A construção da mentira no debate sobre habitação


Repare-se que cidades como Berlim, Barcelona, Amesterdão ou Nova Iorque têm mecanismos e instituições que garantem o controlo das rendas e que foram os períodos de desregulação que criaram mais problemas no acesso à habitação


Apesar do tema estar na ordem do dia, só deram entrada na Assembleia da República dois projectos de Lei de Bases de Habitação (PS e PCP). Esperando-se que o processo legislativo se desencadeie brevemente, será importante que o debate não se deixe enredar nos termos em que as associações de grandes proprietários ou velhos responsáveis pelas políticas de habitação do país o querem confinar.

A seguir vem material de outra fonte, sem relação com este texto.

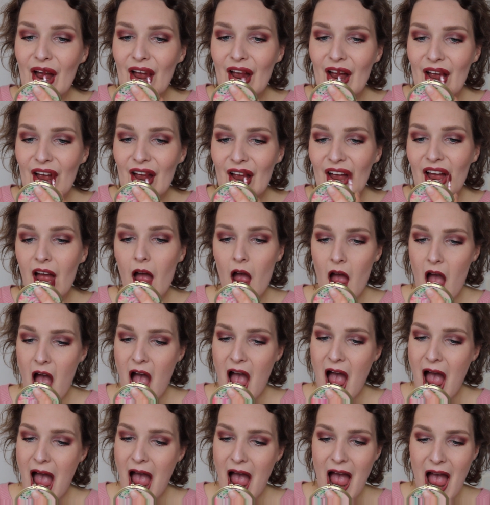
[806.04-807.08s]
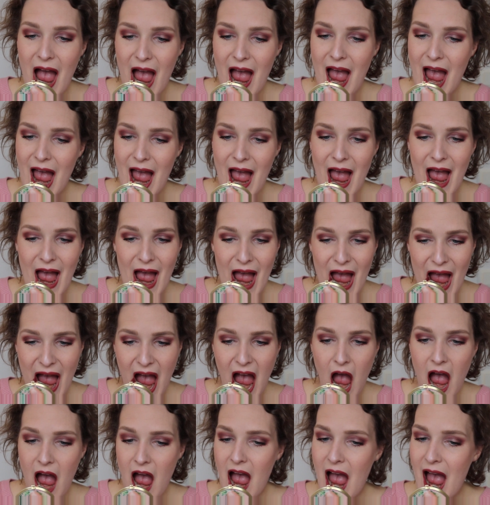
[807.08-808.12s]
I do find the formula
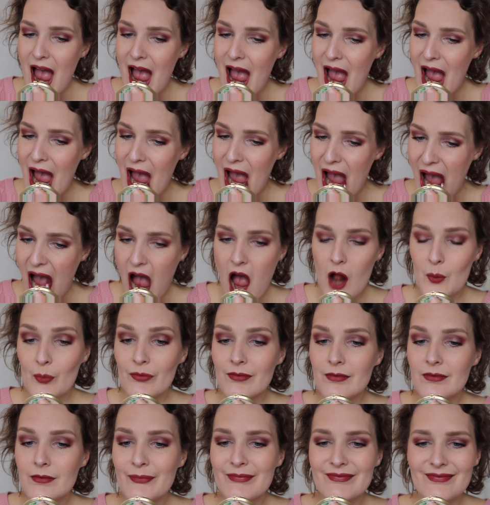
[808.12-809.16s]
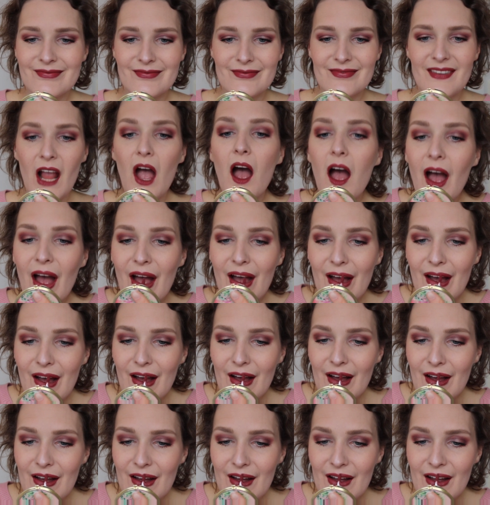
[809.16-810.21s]
doesn't feel exactly the same
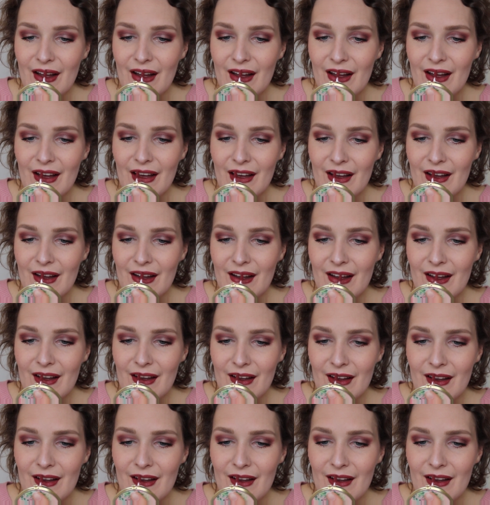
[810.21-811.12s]
from color to color.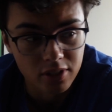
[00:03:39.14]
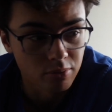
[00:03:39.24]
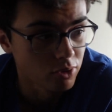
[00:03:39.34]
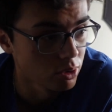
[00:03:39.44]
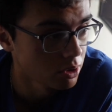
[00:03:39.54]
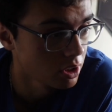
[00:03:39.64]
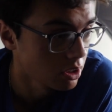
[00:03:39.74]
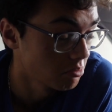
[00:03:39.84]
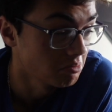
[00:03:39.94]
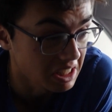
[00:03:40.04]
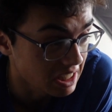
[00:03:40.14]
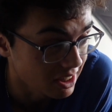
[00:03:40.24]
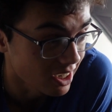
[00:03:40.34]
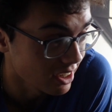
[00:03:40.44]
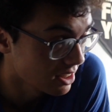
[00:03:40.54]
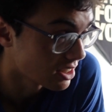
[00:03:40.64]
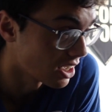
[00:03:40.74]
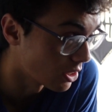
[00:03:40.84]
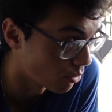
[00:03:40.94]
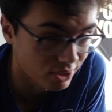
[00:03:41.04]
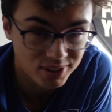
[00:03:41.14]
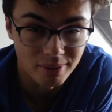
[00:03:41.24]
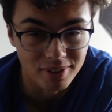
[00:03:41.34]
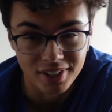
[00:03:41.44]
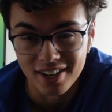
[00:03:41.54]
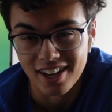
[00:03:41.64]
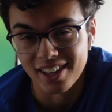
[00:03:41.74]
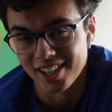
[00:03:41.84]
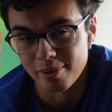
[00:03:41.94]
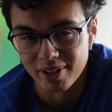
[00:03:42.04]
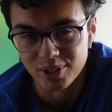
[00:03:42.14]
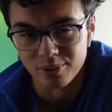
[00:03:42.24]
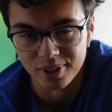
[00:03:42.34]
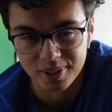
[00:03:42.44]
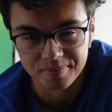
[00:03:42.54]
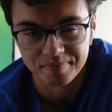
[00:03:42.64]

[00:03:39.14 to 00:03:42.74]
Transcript: some food, eat that, and then watch something, and then get back to work.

Para que nada mude, os paladinos do actual sistema de relações feudais não fazem a defesa do seu legado mas, posicionando-se como autoridades ou especialistas, imputam, a quem quer mudar de paradigma, ideias que não defendem ignorando experiências internacionais a decorrer. Ensaiemos alguns exemplos. Quando se questiona a forma como se está a fazer a reabilitação das cidades logo se ouve que qualquer alteração estagnaria a reabilitação e que o que se defende é uma cidade em ruínas. Sendo difícil que uma cidade em ruínas possa ser objectivo de quem quer que seja, este argumento apenas serve para inscrever como um dogma as políticas de reabilitação e respectivos incentivos em vigor.

Quando se coloca a questão da propriedade logo se diz estar perante um “gonçalvismo” ou a nacionalização. Mas será que devemos aceitar que num contexto de carência habitacional um proprietário possa deixar devoluto o seu património habitacional? Em situação de risco de segurança o Estado tem o dever de intervir tomando posse administrativa e realizando obras coercivas. Porque não aplicar um sistema de posse administrativa semelhante para colocar no mercado fogos devolutos que proprietários não têm capacidade financeira imediata para reabilitar? Quando se fala no controlo de rendas logo se confunde com o congelamento das ditas. Repare-se que cidades como Berlim, Barcelona, Amesterdão ou Nova Iorque têm mecanismos e instituições que garantem o controlo das rendas e que foram os períodos de desregulação que criaram mais problemas no acesso à habitação. O tema é complexo, não tem uma solução milagrosa, nem conseguirá ser resolvido amanhã mas importa ter consciência que há quem esteja no terreno para tentar obstaculizar o debate.